Russian gas producer Novatek has decided to sell 9 percent of shares in the country’s most promising liquefied natural gas project, Yamal LNG. Observers say the list of potential buyers includes France’s Total and China’s CNPC, as well as players from Japan, India and South Korea.
The Yamal LNG project. Photo: Novatek
Russia’s biggest privately-owned gas producer, Novatek, is planning to sell a 9-percent stake in the promising Yamal LNG liquefied natural gas project in the Russian Arctic.
The announcement was made by the company’s head and co-owner, Leonid Mikhelson, as reported by the Russian business daily Kommersant. The paper quoted him as saying that Novatek was in talks with potential investors, but “it would be inappropriate to name the potential buyers without their consent.” The company plans to complete the talks by mid-2015.
At the moment, shares in the Yamal LNG project belong to Novatek (60 percent), French oil and gas corporation Total (20 percent), and the China National Petroleum Corporation (20 percent). As part of the project, an LNG plant with an annual capacity of 16.5 million tons of liquefied gas is to be built on the Yamal Peninsula in northern Siberia by 2017. Given that Total and CNPC have paid for their stakes $425 million and $468 million respectively, 9 percent in the project may cost $190-210 million.
Meeting funding targets
The total amount of investment required for the Yamal LNG project is $27 billion, of which $10 billion has already been raised. In 2015 alone, some $5 billion is to be invested. According to experts, selling a stake in the project is one of the possible ways of addressing the problem.
“The sale of this stake may indicate that the company has despaired of attracting other sources of funding,” says Ilya Balakirev, chief analyst at UFS IC. In early 2014, Leonid Mikhelson said that talks were under way with potential buyers from India, South Korea, Japan, and “countries where we already have partners,” i.e. France and China.
In January 2015, the company received 150 billion rubles ($3 billion) from the National Wealth Fund, the repository of Russia’s oil and gas revenues, and shelved the idea of searching for an investor. However, this idea has now been revived.
According to Kommersant, additional funds for the project were supposed to come from French and Chinese banks, however because of the Western sanctions imposed against Russia over its role in the Ukraine crisis they changed their minds.
“If the sanctions had not been imposed, the issue of funding would have been closed by now,” said Total head Patrick Pouyanne at an official news conference. According to him, shareholders expect to raise $10-15 billion in loans from Chinese banks, with a further $3.3 billion to be invested in the project by its shareholders in 2015.

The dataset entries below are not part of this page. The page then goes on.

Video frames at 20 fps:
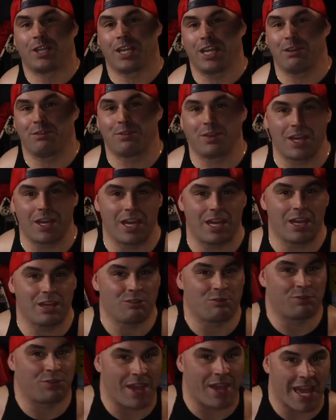
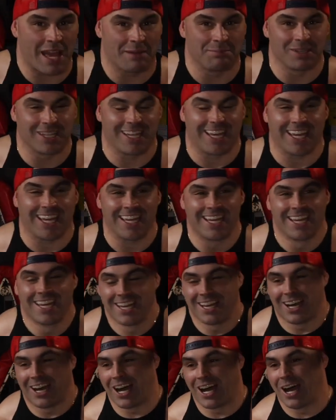TV, family.
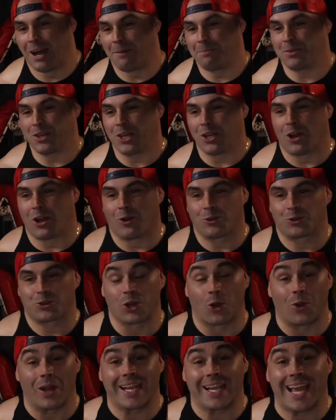Um, you know,
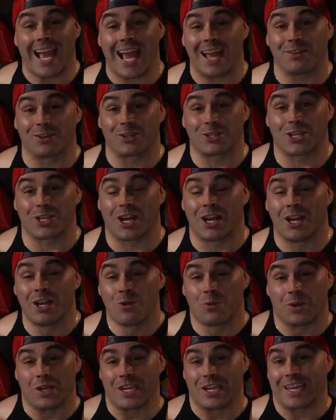so again, there's a
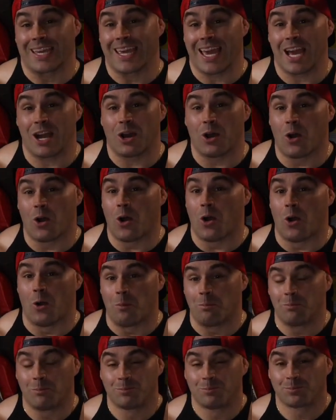when you get
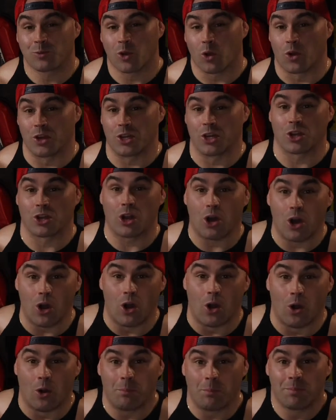home or you're
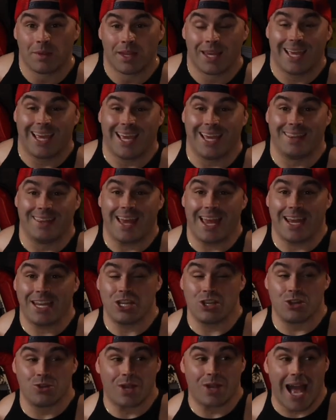home and then
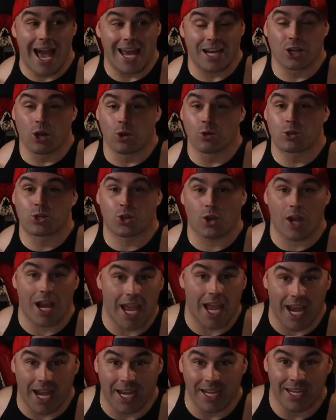you got to go
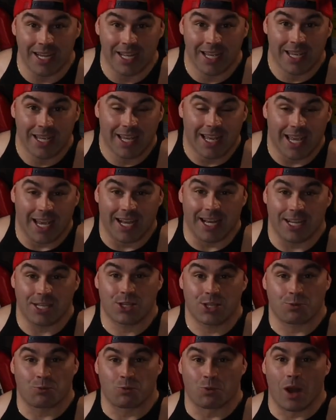train, and
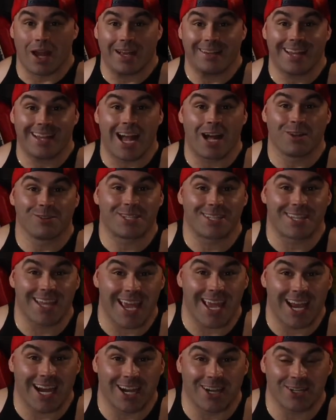it's right
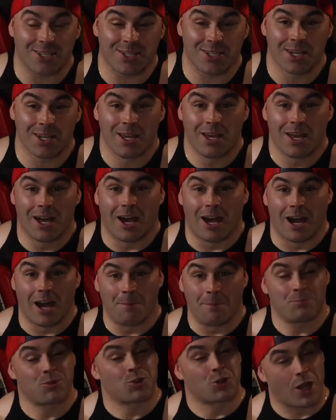downstairs.
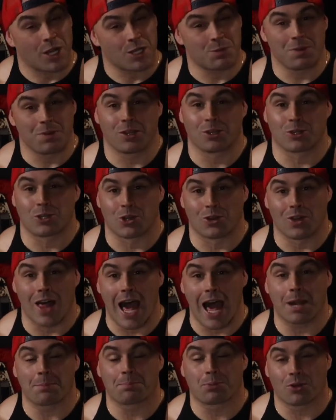Um, trust me, there's a
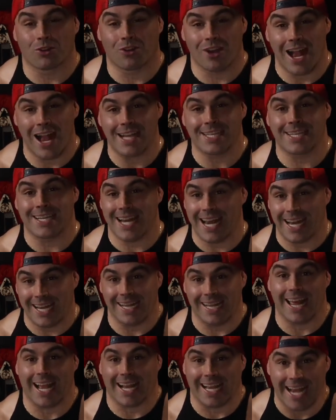lot of
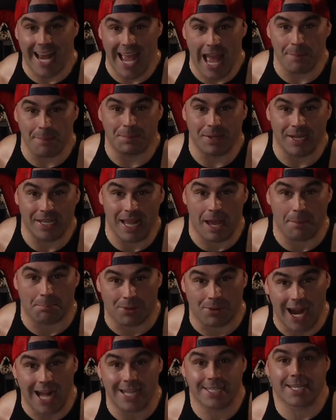procrastinating that can happen in that
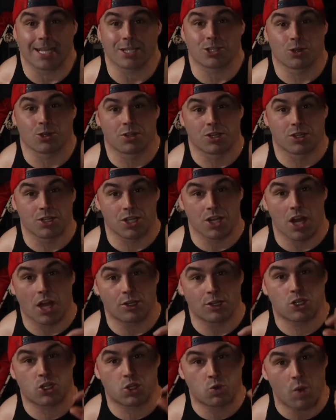process. So there's
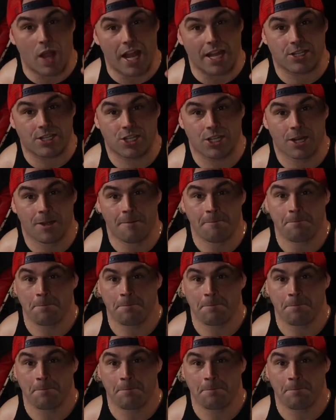another switch.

“The project still looks promising. In our view, Gazprom’s potential problems in Europe could make it even more attractive,” says Ilya Balakirev, who points out that LNG is a far more flexible product, in terms of delivery options, than pipeline gas.
According to Dmitry Baranov, a leading expert with the investment company Finam Management, the LNG segment is just starting to develop, so companies participating in its first projects will secure not only a large share of the market but also a substantial profit. The decision to attract investors is absolutely logical.
“Given the wide circle of contenders, this stake can go to any company. It cannot be ruled out that it may be split into smaller blocks of shares and there will be several new shareholders in the project,” says Baranov.
According to Ilya Balakirev, “a large number of Asian investors – from Japan, South Korea, China and even India – have on more than one occasion expressed an interest in buying, since Southeast Asian countries are the most promising distribution market for LNG.”
Having said that, Balakirev continues, a minority shareholding does not give the buyer any particular advantages in terms of delivery terms, although it does provide better access to additional information on progress in the project, managerial decisions, etc. Therefore, says Balakirev, in theory the stake could be bought by CNPC in order to increase its share, or by another investor from Southeast Asia.